◆ **WHAT YOU SHOULD DO**
For every entry below, give it back exactly and leave out any image.

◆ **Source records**
= Beginning of Section =

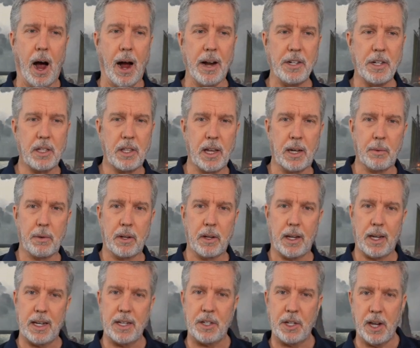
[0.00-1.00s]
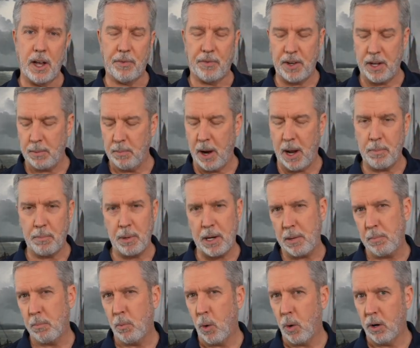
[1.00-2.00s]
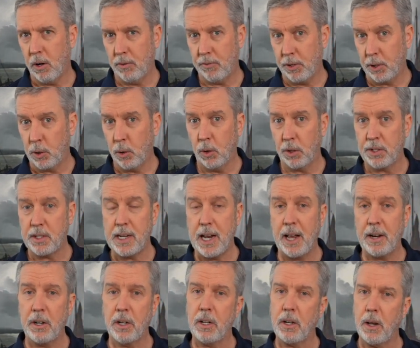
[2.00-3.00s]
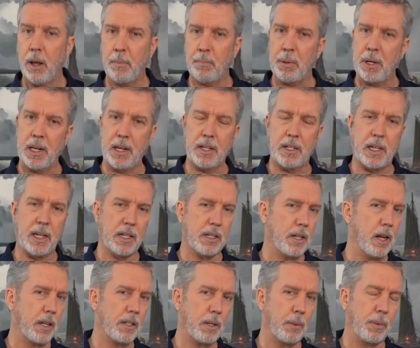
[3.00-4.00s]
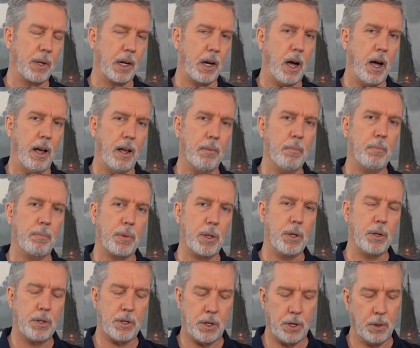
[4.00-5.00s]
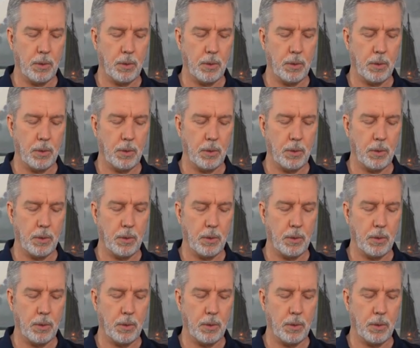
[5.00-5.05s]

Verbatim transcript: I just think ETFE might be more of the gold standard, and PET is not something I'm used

= End of Section =

◆ **ANSWER TO THIS TASK**
[0.00-1.00s]
[1.00-2.00s]
[2.00-3.00s]
[3.00-4.00s]
[4.00-5.00s]
[5.00-5.05s]

Verbatim transcript: I just think ETFE might be more of the gold standard, and PET is not something I'm used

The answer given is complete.